Grace Hooley | Echo
Seniors Jori Hanna and Chrysa Keenon and juniors Tim Pietz, Megan Burkhart and Alyssa Roat have more in common than just their professional writing majors; they have also taught in high schools together.
Assistant Professor of Professional Writing Linda Taylor explained how this idea manifested out of a desire to share about Taylor University's professional writing program.
"I thought it would be a good idea to go to where the Christian high school writers are, and that if I could take students to do presentations about writing and publishing, that would help get the word out and show what we do in this program," Taylor said. "A group of students created four different sessions they knew they could teach based on their training and experience in the program."
Taylor spoke with Admissions Counselor Jared Burgess who signed off on the project. He also gave Taylor the names and emails of teachers in the local Christian high schools between Fort Wayne and Indianapolis.
After writing to those contacts explaining what they wanted to do, two schools responded. Hanna, Keenon, Burkhart and Pietz taught at Heritage Christian High School on Wednesday, April 24, and Hanna, Keenon, Roat and Pietz taught at Lutheran High School on Tuesday, April 30.
"The best part of teaching in these high schools was the speaking experience in front of various audiences," Hanna said. "It was comforting to know that I could keep a high school class engaged, even if they weren't particularly interested in the topic at large."
Pietz mentioned how the process of teaching was not always easy. One of the hurdles toward the beginning was how to relate to high school audiences. Finally, the students found a balance between impressing the teacher and engaging the high schoolers.
Another challenge was working with a group of skilled, but independent, students to create teaching content that was both compelling and informational. Over time, the students found their strong and weak teaching points and found ways to balance one another.
"Working in a group for an artistic, creative project is difficult," Pietz said. "The planning phase was a bit stressful, because we had different ideas of what we wanted certain things to look like. It's especially hard to be cohesive when you're splitting a presentation between four people! But there were some great benefits of co-presenting. When it comes down to it, and you're presenting alongside someone, bouncing the conversation back and forth in a natural way, you feel less pressure and it becomes more engaging."
The sessions taught where "What Is a Story?", "Having Something to Say," "Making a Career Out of Writing" and "How to be Cool (by publishing a book)". The students taught in five to seven class periods in each school, and they were usually split into pairs teaching different classes at the same time. Overall, they were able to talk to over 200 high school students.

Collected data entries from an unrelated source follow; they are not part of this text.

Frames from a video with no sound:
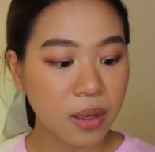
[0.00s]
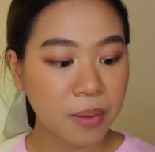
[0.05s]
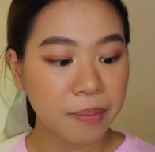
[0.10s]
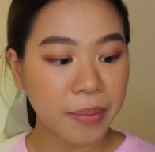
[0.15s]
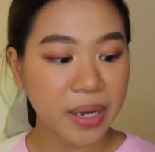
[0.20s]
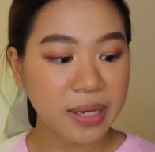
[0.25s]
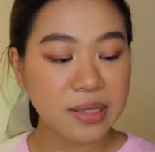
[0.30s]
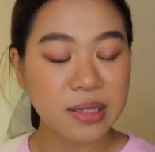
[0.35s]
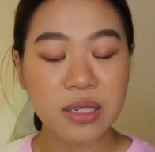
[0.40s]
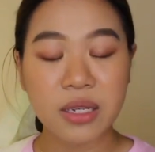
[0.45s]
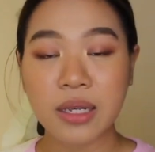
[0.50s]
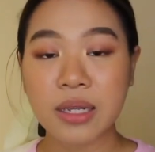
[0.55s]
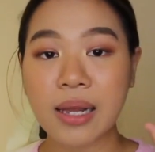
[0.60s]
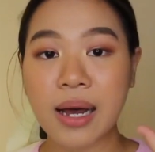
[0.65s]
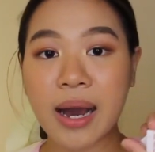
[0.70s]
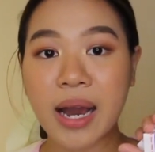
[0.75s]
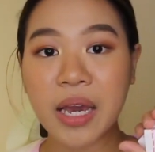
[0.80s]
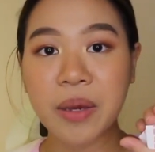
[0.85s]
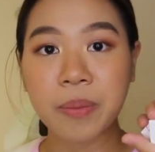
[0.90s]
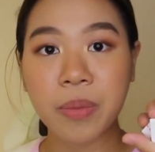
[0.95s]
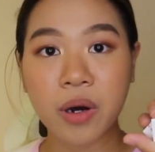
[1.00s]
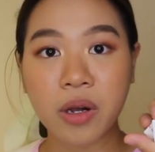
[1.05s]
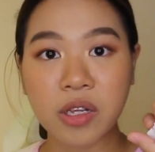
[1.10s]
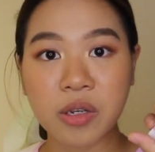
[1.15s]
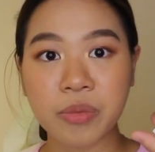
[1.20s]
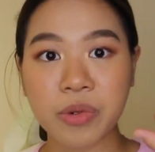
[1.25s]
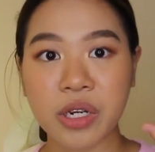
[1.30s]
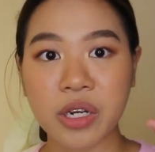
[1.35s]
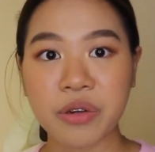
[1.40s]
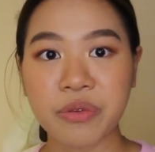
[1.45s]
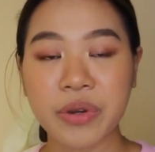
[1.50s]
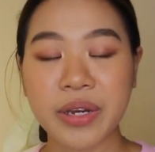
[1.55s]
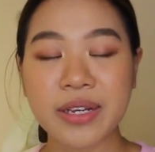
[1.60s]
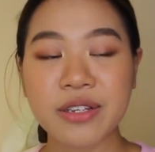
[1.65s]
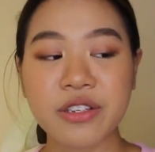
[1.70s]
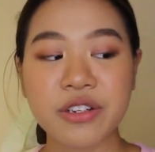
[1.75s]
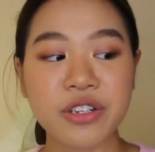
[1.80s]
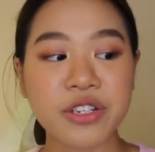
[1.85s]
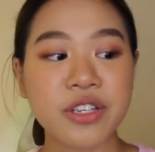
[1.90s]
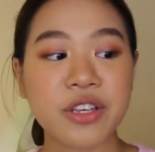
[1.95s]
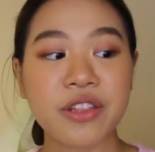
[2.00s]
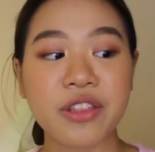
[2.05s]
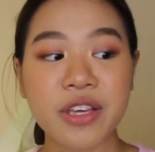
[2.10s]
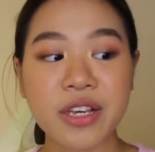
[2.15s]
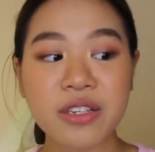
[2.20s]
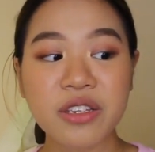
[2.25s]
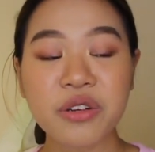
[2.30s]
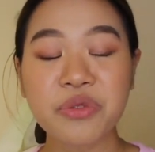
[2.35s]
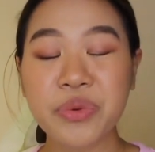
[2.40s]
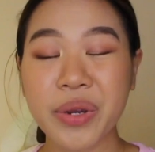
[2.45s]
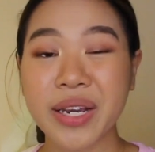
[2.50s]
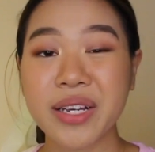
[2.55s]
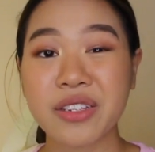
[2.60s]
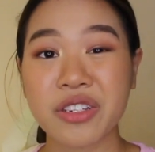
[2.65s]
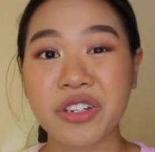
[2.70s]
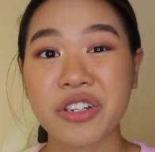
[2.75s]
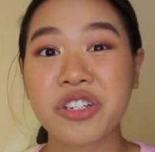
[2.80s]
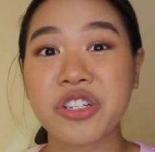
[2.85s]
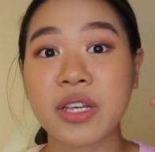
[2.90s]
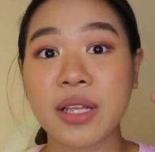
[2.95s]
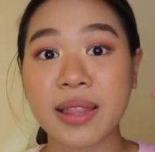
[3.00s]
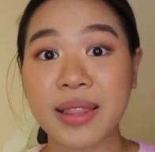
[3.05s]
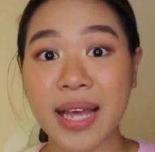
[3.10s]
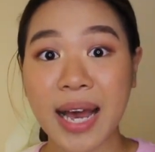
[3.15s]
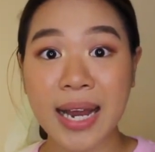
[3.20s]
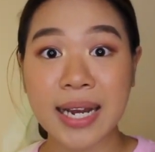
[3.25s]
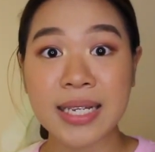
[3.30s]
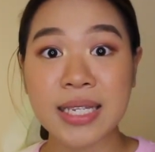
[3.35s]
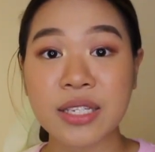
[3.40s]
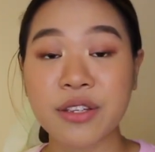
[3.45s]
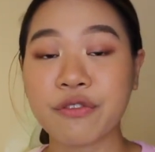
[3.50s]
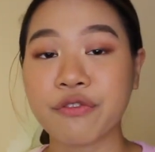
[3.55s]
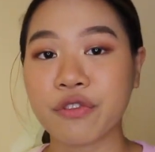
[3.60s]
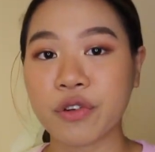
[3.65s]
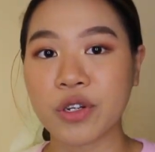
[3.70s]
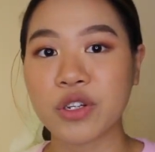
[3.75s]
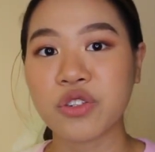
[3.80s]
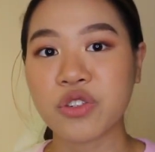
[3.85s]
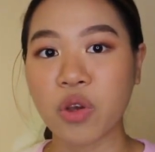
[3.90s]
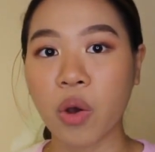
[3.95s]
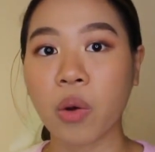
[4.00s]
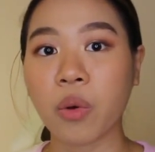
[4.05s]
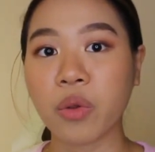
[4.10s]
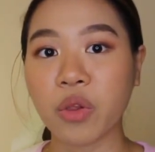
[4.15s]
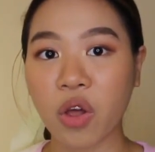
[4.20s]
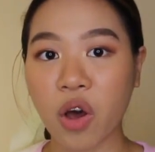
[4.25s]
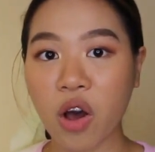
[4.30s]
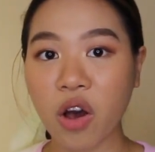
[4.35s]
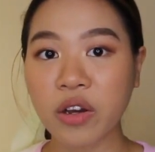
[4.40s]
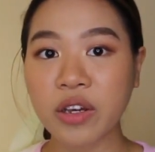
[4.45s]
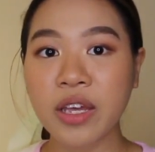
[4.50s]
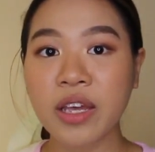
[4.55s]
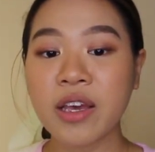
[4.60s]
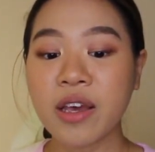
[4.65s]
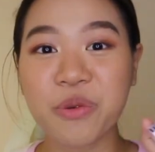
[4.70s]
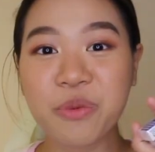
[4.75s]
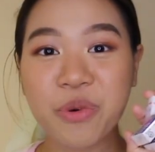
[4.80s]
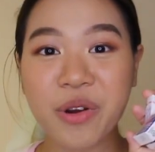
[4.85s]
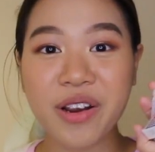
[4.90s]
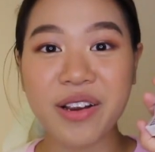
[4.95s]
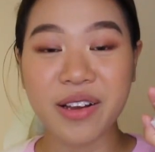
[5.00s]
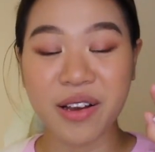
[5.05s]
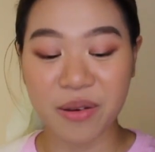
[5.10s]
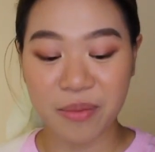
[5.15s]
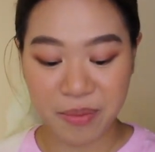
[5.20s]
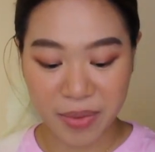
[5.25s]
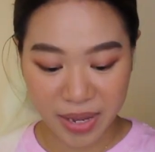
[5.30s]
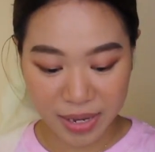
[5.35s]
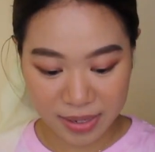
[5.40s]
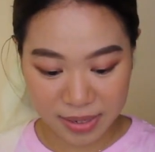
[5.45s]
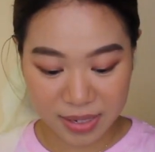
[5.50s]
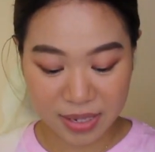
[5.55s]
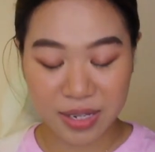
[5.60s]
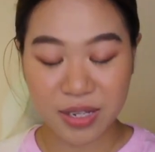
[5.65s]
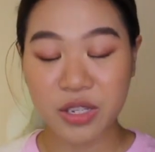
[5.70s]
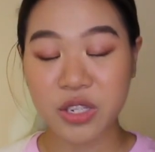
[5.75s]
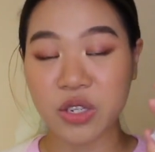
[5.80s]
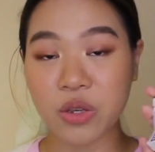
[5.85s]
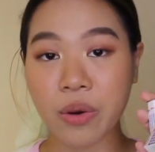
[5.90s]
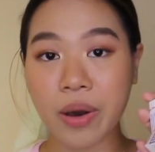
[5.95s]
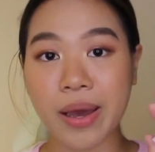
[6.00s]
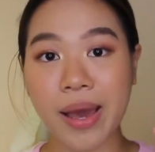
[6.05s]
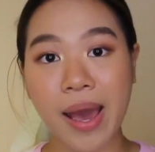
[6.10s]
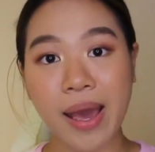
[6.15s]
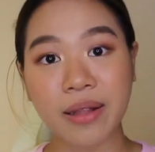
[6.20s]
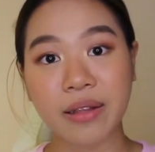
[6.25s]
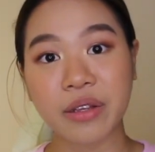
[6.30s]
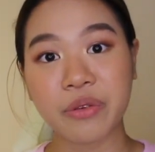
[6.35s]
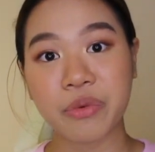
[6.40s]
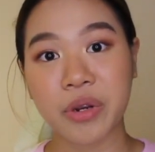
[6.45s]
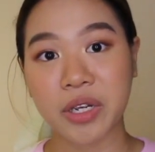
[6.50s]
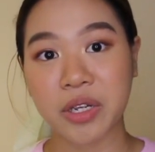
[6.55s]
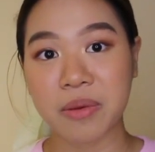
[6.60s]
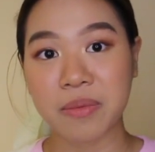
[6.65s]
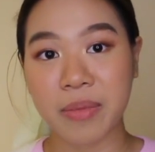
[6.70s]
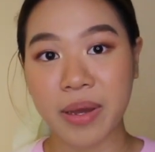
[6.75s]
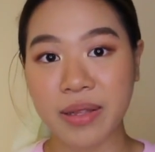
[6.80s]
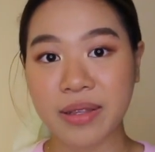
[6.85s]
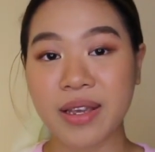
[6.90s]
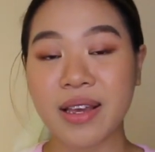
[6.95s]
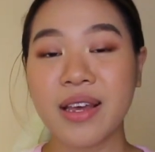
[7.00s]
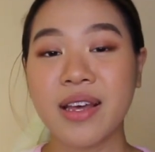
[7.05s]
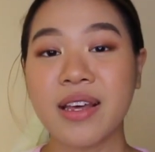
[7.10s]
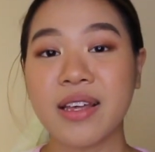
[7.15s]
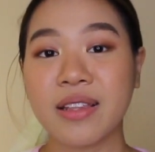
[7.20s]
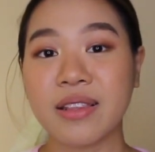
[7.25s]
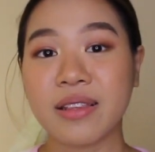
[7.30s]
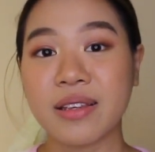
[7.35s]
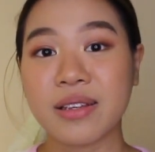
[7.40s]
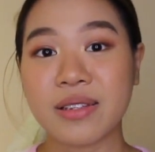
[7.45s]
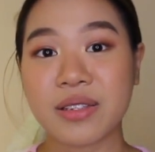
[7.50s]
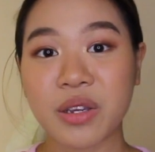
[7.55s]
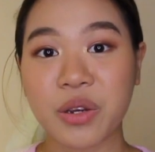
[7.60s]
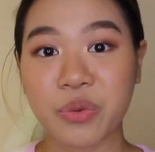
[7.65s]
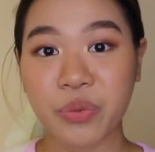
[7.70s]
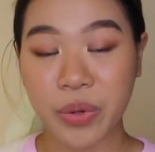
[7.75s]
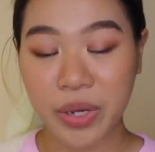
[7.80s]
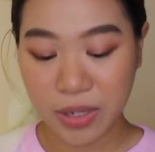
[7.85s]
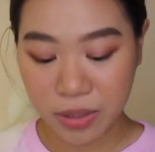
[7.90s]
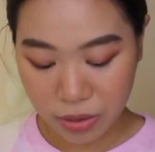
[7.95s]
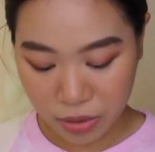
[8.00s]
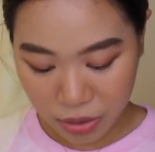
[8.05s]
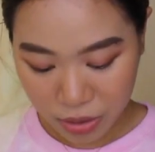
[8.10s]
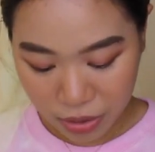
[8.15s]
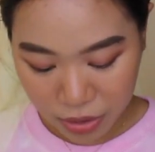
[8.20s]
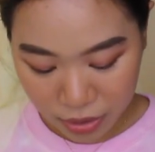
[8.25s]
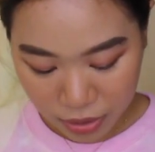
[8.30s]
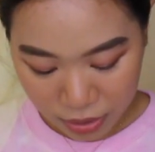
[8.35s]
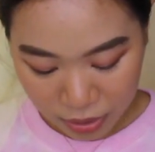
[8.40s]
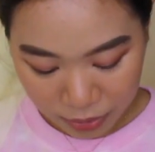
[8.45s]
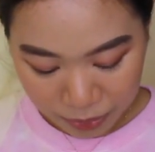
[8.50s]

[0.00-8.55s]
Pentel high polymer erasers. These erasers last for so long. They work amazing, so I highly recommend these erasers.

This was groundbreaking for the professional writing department, but Taylor expressed deep desire to continue these high school visits into next fall and spring semesters, especially after the pleasant feedback from some of the teachers.
"One of the teachers at Heritage wrote this: 'We enjoyed having you here.'," Taylor said. "'I was particularly impressed with your students' composure in presenting. A couple of my girls said they couldn't believe they were students, that they seemed like adults (which of course they sort of are). Blessings on the end of your school year, and please thank Jori, Megan, Tim, and Chrysa for all of us!'"
The students enjoyed their time with this project and Pietz even hopes to return and help out with it next semester.
According to Pietz, the large motivator for the professional writing program at Taylor is the students within the major. Not only are these students published in different areas, but some have even received book deals.
"It's really a great idea to have students do the presenting at high schools because it showcases our knowledge of our field - it shows the program is legitimate," Pietz said. "On top of that, we're only a few years older than the high schoolers we present to. It's not hard for them to see themselves in our shoes in a few years."